What you are asked to do: Return each line of the entries that mentions the word "Video".

=== Records shown ===

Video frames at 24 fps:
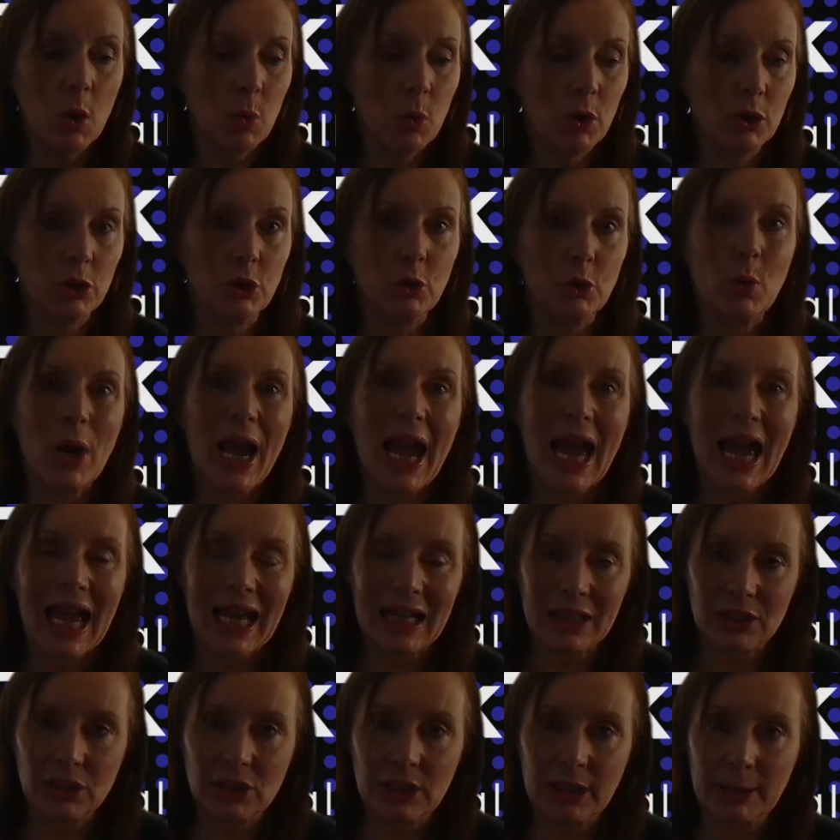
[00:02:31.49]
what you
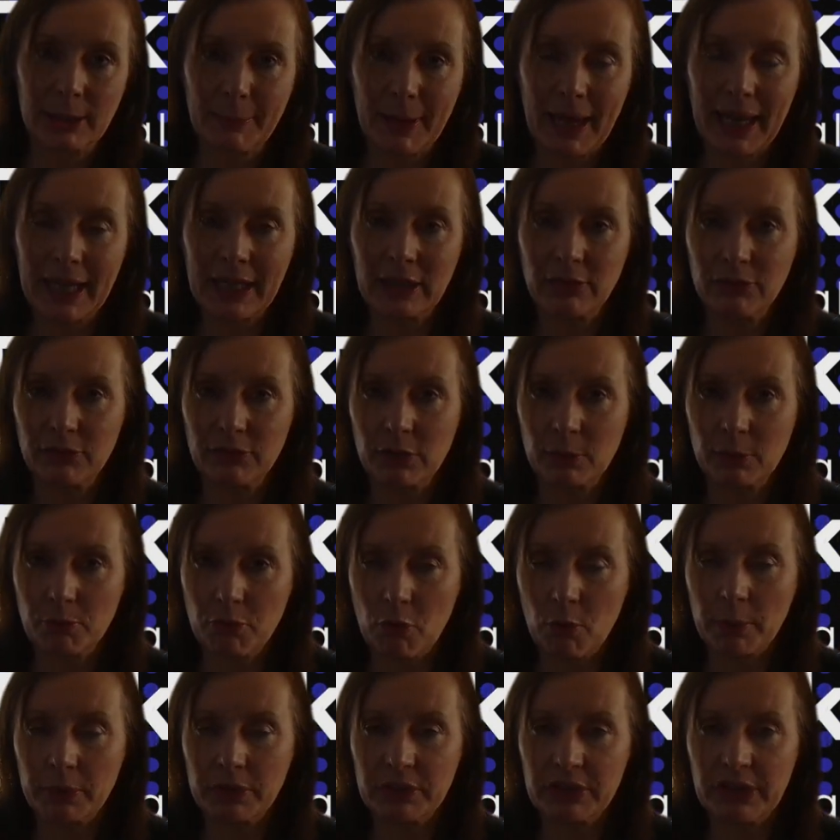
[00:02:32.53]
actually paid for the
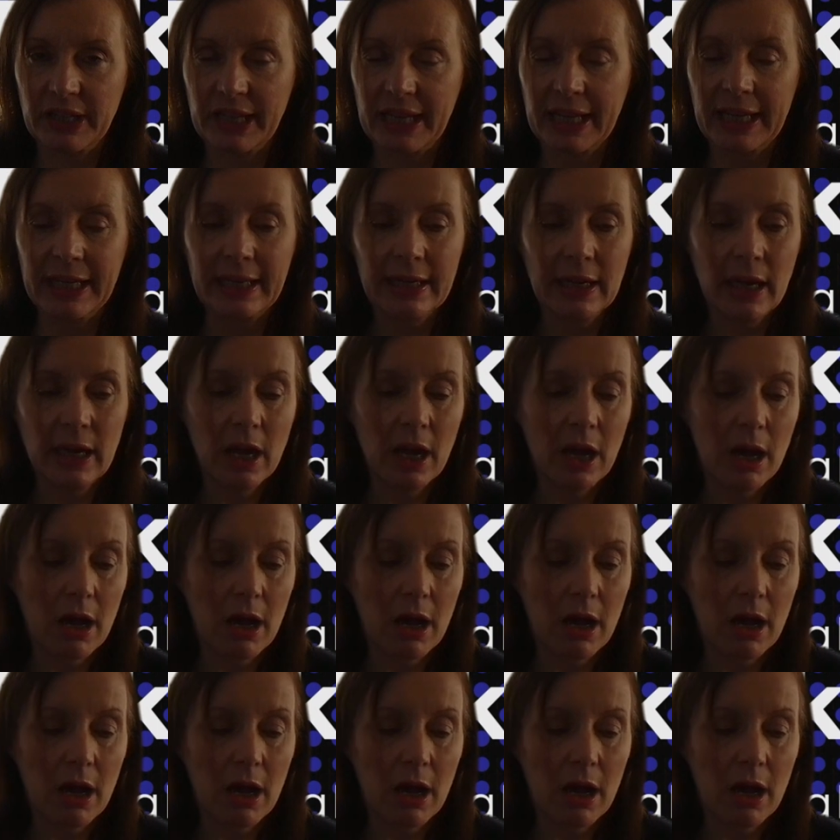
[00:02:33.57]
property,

===
=== Records shown ===

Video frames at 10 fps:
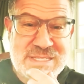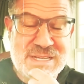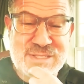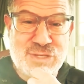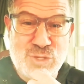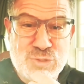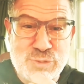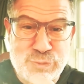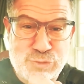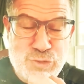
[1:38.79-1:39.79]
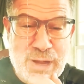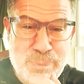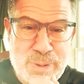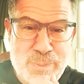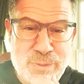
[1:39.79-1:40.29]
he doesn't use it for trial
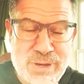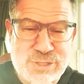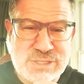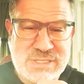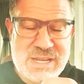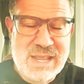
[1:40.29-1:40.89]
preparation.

===

Solution:
Video frames at 24 fps:
Video frames at 10 fps:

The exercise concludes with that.